La Dolce Vita (Federico Fellini)
Film culte, qui a contribué à rendre Rome et la fontaine de Trevi inséparables du chef d’œuvre de Fellini. L’église catholique jugea le film « pornographique » et il y eut de nombreuses revues de presse controversées, ce qui attisa le succès du film. La Dolce Vita fit de Marcello Mastroianni et d’Anita Ekberg, ancienne Miss Suède, des stars internationales. Mastroianni joue un journaliste désabusé et cavaleur, qui écume les bars à la recherche de scoops. Anouk Aimée joue Maddalena, une riche mondaine, qui suit Mastroianni dans la débauche pour tuer son ennui. Elle joua son rôle tout en finesse avec la parfaite souveraineté qu’exigeait le personnage. Elle évoquera sa complicité avec Fellini : « je suis entrée dans le film comme si j'avais toujours fait partie de son monde ».
8½ (Federico Fellini)
Fellini se trouvait dans une phase critique de sa vie au début du tournage de ce film, tétanisé par le succès de La Dolce Vita. Il voulait même y renoncer par manque d’inspiration quand l’idée lui vint de raconter le dilemme d’un réalisateur qui « ne savait plus quel film il voulait faire ». Son alter ego est Mastroianni, qui joue le rôle du créateur angoissé avec brio. Anouk Aimée interprète la femme du cinéaste, qui n’est autre que Giulietta Masina dans la vrai vie. Masina et Fellini traversaient une passe difficile à l’époque. Elle réussit à apporter les nuances nécessaires au rôle pour ne pas tomber dans la caricature de l’épouse acariâtre. Fellini dira d’Anouk Aimée: « Elle appartient au grand masque du cinéma avec ce visage qui a la même sensualité intrigante que celle de Garbo, Dietrich et Crawford, ces grandes reines mystérieuses ».

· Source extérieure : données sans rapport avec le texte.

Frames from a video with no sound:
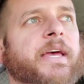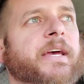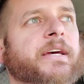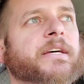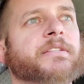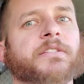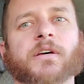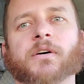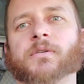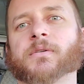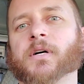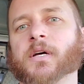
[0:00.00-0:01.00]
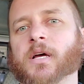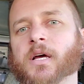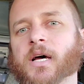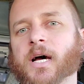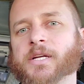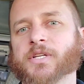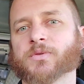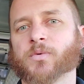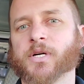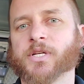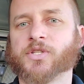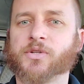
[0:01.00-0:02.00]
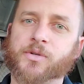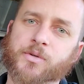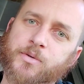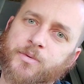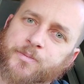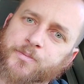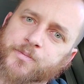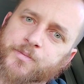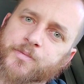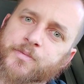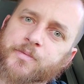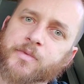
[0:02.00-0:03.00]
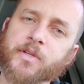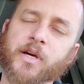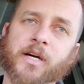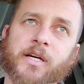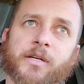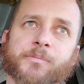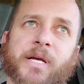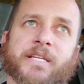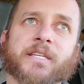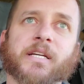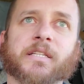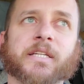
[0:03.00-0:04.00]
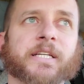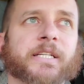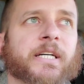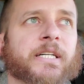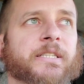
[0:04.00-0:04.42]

And so I just wanted to basicallySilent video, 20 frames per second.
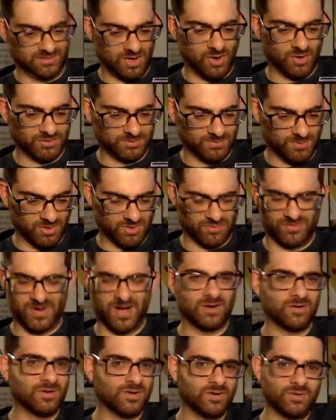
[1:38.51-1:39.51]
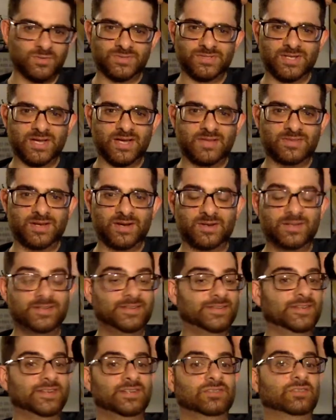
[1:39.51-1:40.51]
Ultimo Guerrero was on there.
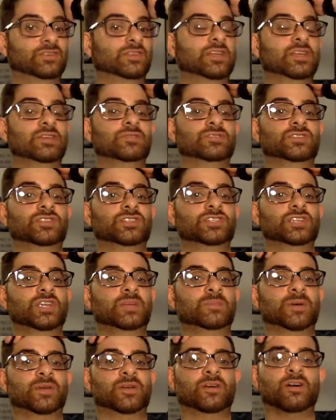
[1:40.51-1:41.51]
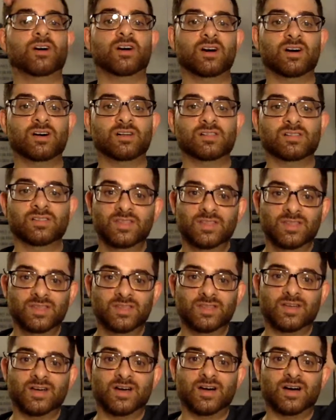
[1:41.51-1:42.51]
He didn't look like he was in shape at all.
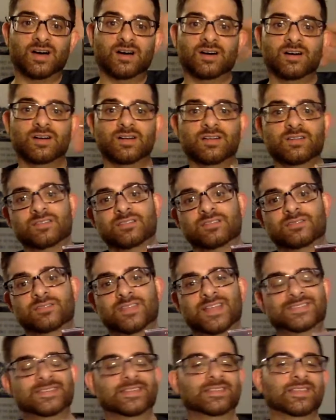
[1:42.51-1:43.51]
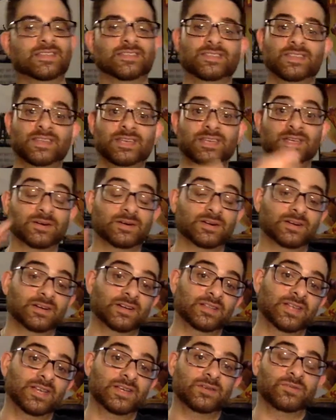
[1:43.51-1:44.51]
That's like the thing,
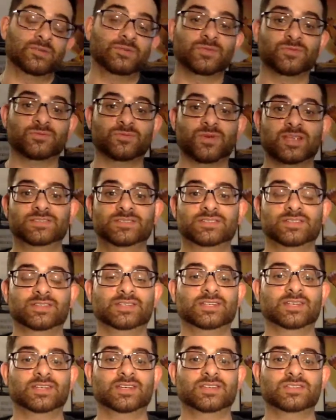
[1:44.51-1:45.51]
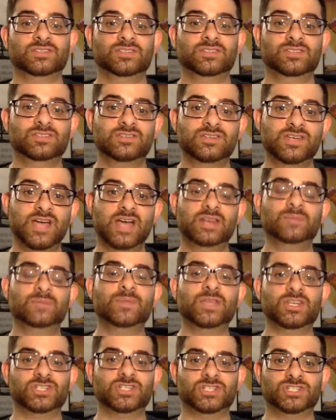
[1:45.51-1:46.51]
like wrestling. You got to
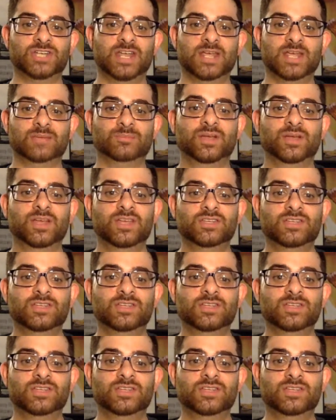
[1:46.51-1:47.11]
be in shape.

Salto nel vuoto (Marco Bellocchio)
Il s’agit d’un huis clos filmé de manière à faire ressortir toute la tension entre les personnages. La maison est plongée dans une « éternelle pénombre », éclairage qu’affectionne le réalisateur, car il permet de composer des espaces à la frontière entre le rêve et la réalité. Cela lui permet de questionner les zones obscures de l’esprit, la folie étant un des thèmes récurrents de ses films. C’est seulement à partir des années 80 que Bellocchio se penche sur celui des rapports homme-femme. Michel Piccoli joue le frère surprotecteur d’Anouk Aimée, qui se libère de son emprise grace à un troisième personnage catalyseur. Le film repose sur la présence d’Anouk Aimée, qui irradie le film de son aura mystérieuse.